You can add a StarRocks data source to a DataWorks workspace and connect DataWorks to E-MapReduce (EMR) Serverless StarRocks based on the StarRocks data source to implement features, such as data synchronization, development, and analysis, and data services for EMR Serverless StarRocks. This topic describes the relevant procedures in DataWorks.
Background information
Overview of EMR Serverless StarRocks
StarRocks is a next-generation, high-speed data analytics engine that is built based on the Massively Parallel Processing (MPP) framework and supports efficient and unified data analysis.
EMR Serverless StarRocks is a fully managed service of open source StarRocks on Alibaba Cloud. You can create StarRocks instances and manage the instances and data on the EMR Serverless StarRocks page in the EMR console in a flexible manner. StarRocks is compatible with the MySQL protocol. StarRocks provides excellent performance and supports a variety of data models in online analytical processing (OLAP) scenarios, including multi-dimensional analysis, data lake analysis, high-concurrency queries, and real-time data analysis.
For workspaces that Participate in Public Preview of Data Studio, a data source with the same name is automatically generated when you associate an EMR Serverless StarRocks computing resource. In this case, you do not need to create a data source as described in this topic.
For workspaces that do not Participate in Public Preview of Data Studio, follow the steps in this topic to manually create a StarRocks data source before using StarRocks in DataWorks for development.
Overview of DataWorks on EMR Serverless StarRocks
DataWorks is an end-to-end big data development and governance platform.

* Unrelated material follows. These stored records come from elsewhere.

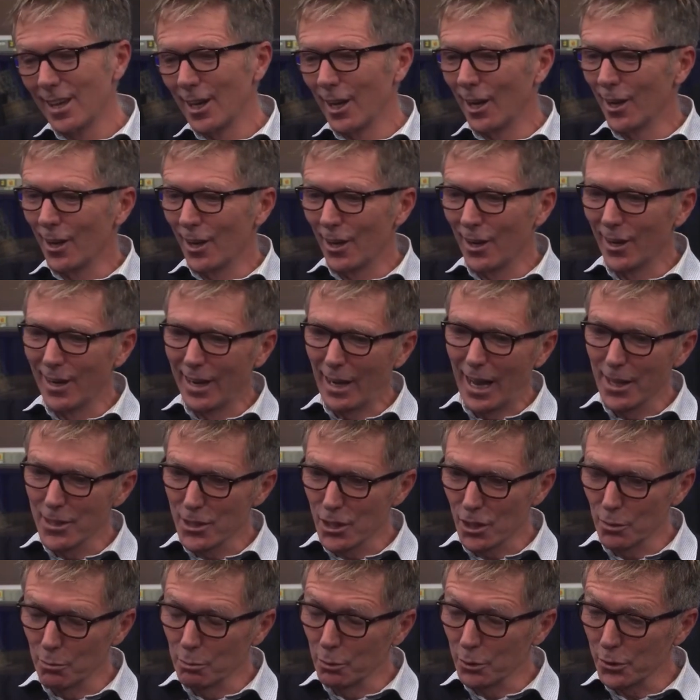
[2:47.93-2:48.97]

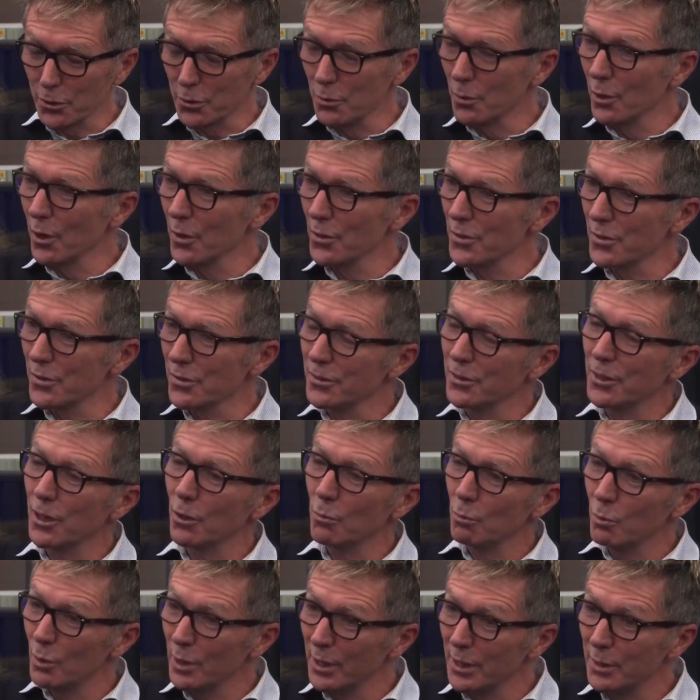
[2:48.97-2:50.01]
answerable to us,
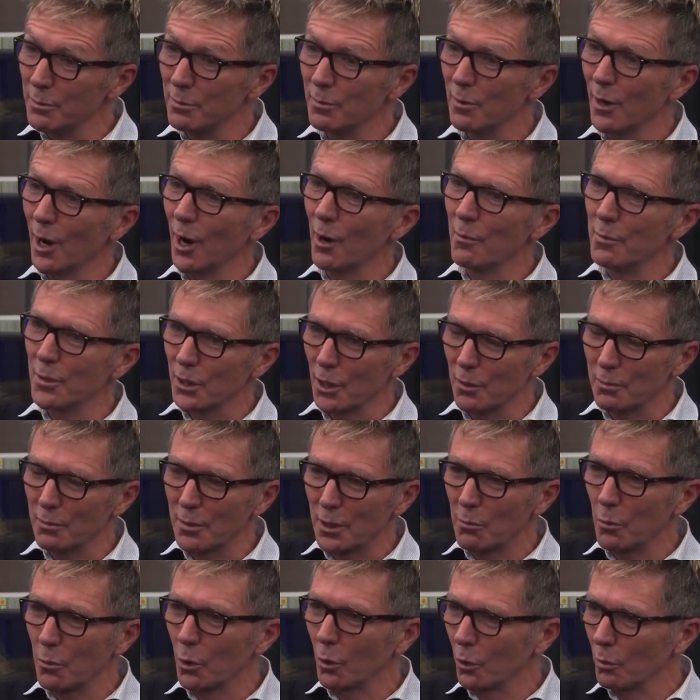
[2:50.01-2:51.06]
we are
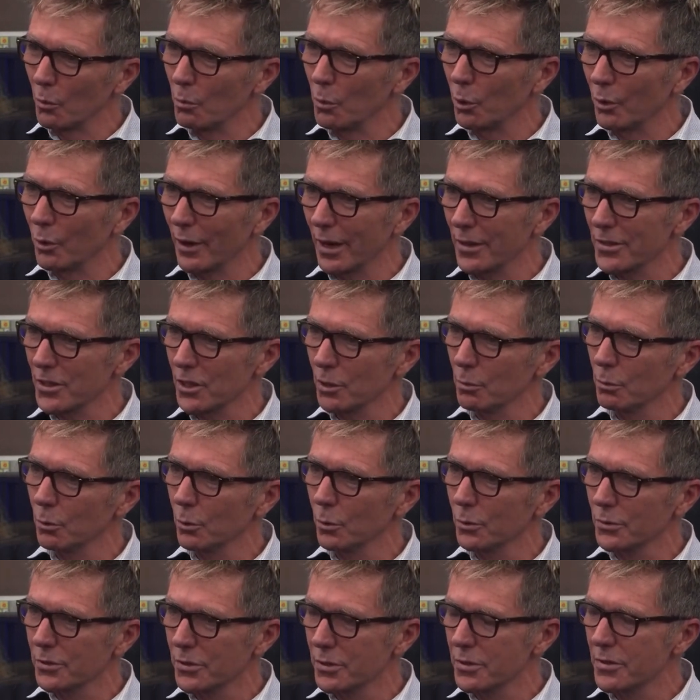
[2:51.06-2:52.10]
becoming more and more
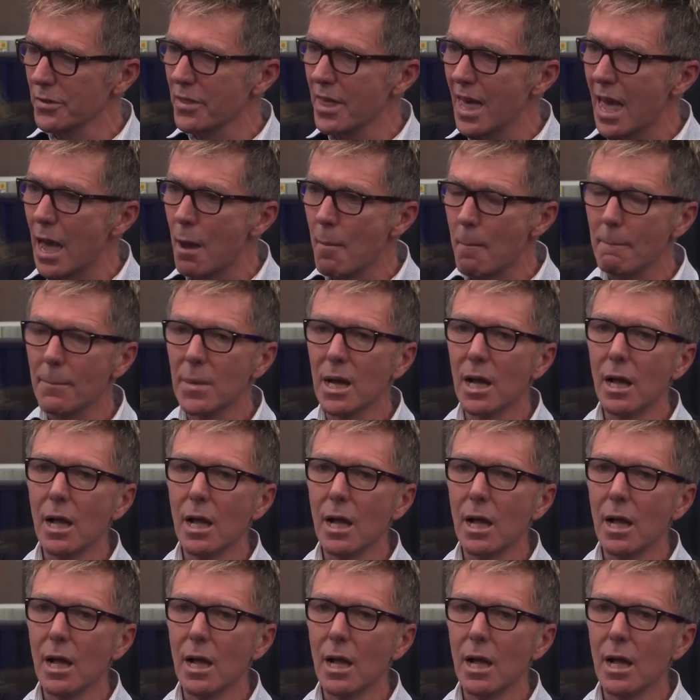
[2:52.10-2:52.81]
answerable to them,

After you add a StarRocks data source to a DataWorks workspace and connect DataWorks to EMR Serverless StarRocks based on the StarRocks data source, you can implement data synchronization and periodic job scheduling for EMR Serverless StarRocks. In addition, DataWorks offers extensive support for the application of StarRocks in various business scenarios based on the high-speed performance in data analysis and data service of the StarRocks engine.
Prerequisites
DataWorks is activated and a workspace is created. For more information about how to activate DataWorks, see Activate DataWorks.
A resource group is purchased and associated with your workspace, and network settings are configured for the resource group. For more information, see Resource group management.

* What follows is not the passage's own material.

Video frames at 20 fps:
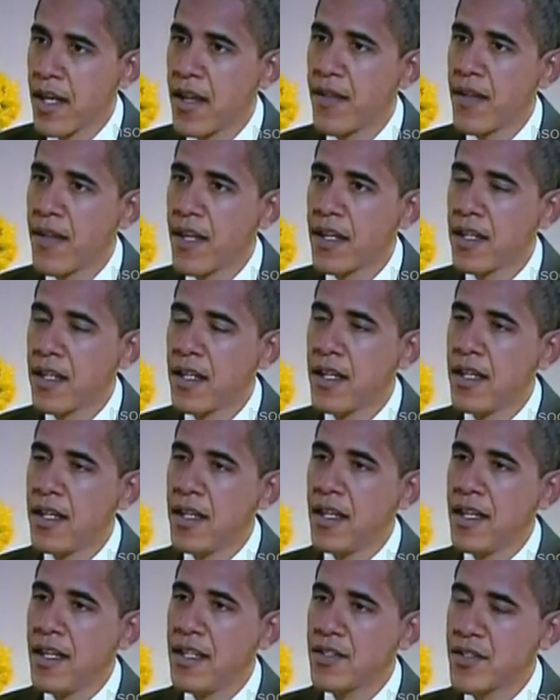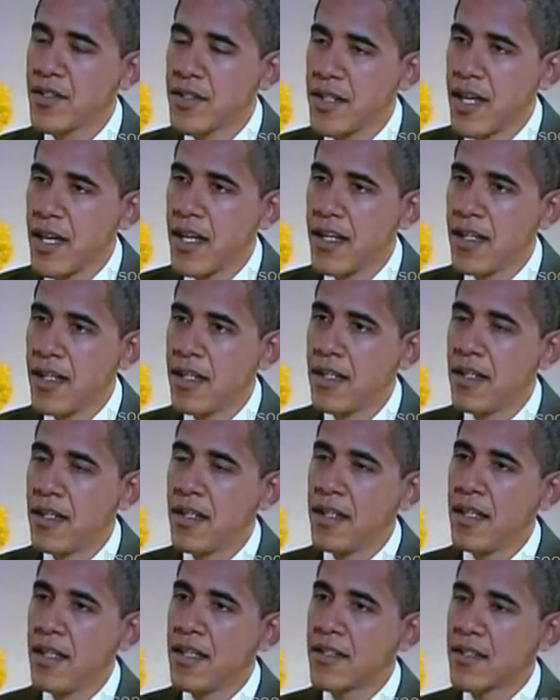and that instead
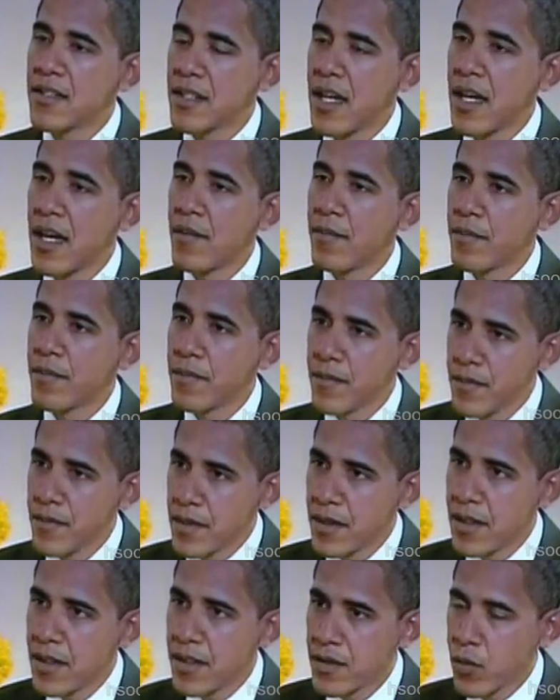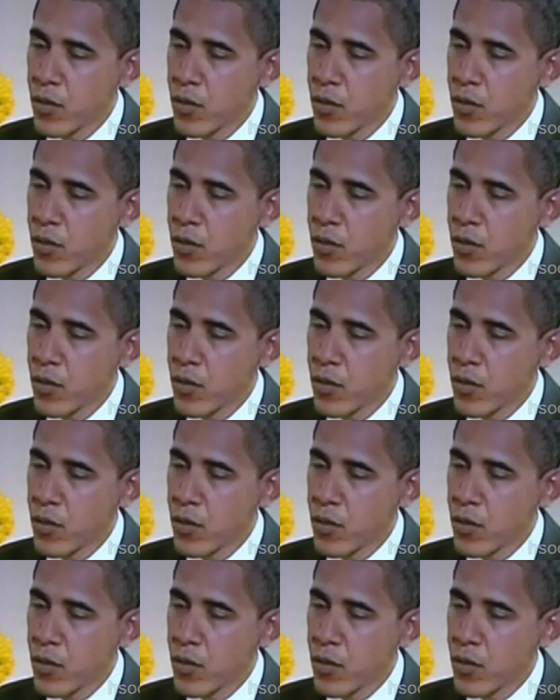it's time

An EMR Serverless StarRocks instance is created. For more information.
NoteAfter you create an EMR Serverless StarRocks instance, you can view information about the instance in the EMR console, and connect to the instance by using EMR StarRocks Manager to view database and table information.

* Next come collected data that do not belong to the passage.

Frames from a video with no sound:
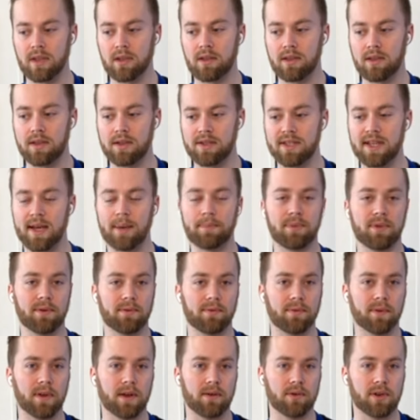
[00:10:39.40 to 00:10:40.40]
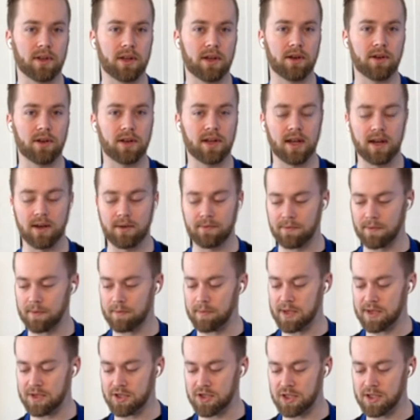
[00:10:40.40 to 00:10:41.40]
the depth of flavor that you're getting
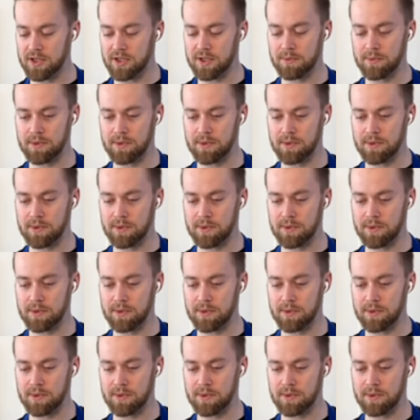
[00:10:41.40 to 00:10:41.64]
from this cheese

The IP address or CIDR block of the resource group is added to the IP address whitelist of the EMR Serverless StarRocks instance.
The following figure shows the entry points for accessing the IP address whitelists of an EMR Serverless StarRocks instance.

Add a data source
Before you can use EMR Serverless StarRocks in DataWorks, you must add a StarRocks data source and connect DataWorks to the created EMR Serverless StarRocks instance based on the StarRocks data source. This way, you can use EMR Serverless StarRocks in different services of DataWorks.
For workspaces that Participate in Public Preview of Data Studio, a data source with the same name is automatically generated when you associate EMR Serverless StarRocks computing resources. In this case, you do not need to create a data source as described in this topic.
For workspaces that do not Participate in Public Preview of Data Studio, follow the steps in this topic to manually create a StarRocks data source before using StarRocks in DataWorks for development.
For more information about a StarRocks data source, see StarRocks data source. The following information describes the entry point for adding a StarRocks data source and the key configurations when you add a StarRocks data source.
Go to the Data Sources page.
Log on to the DataWorks console. In the top navigation bar, select the desired region. In the left-side navigation pane, choose . On the page that appears, select the desired workspace from the drop-down list and click Go to Management Center.
In the left-side navigation pane of the SettingCenter page, click Data Sources.
On the Data Sources page, click Add Data Source and configure the parameters. The following table describes the key configurations. You can use the default values for other parameters.
The method to add a StarRocks data source varies based on the network connectivity between the EMR Serverless StarRocks instance and your DataWorks resource group. For more information about network connectivity solutions, see Network connectivity solutions.
Connection over an internal network
Key parameter
Description
Configuration Mode
The mode in which you want to add the data source. Select Alibaba Cloud Instance Mode.
Alibaba Cloud Account
Select Current Alibaba Cloud Account if the EMR Serverless StarRocks instance belongs to the same Alibaba Cloud account as DataWorks.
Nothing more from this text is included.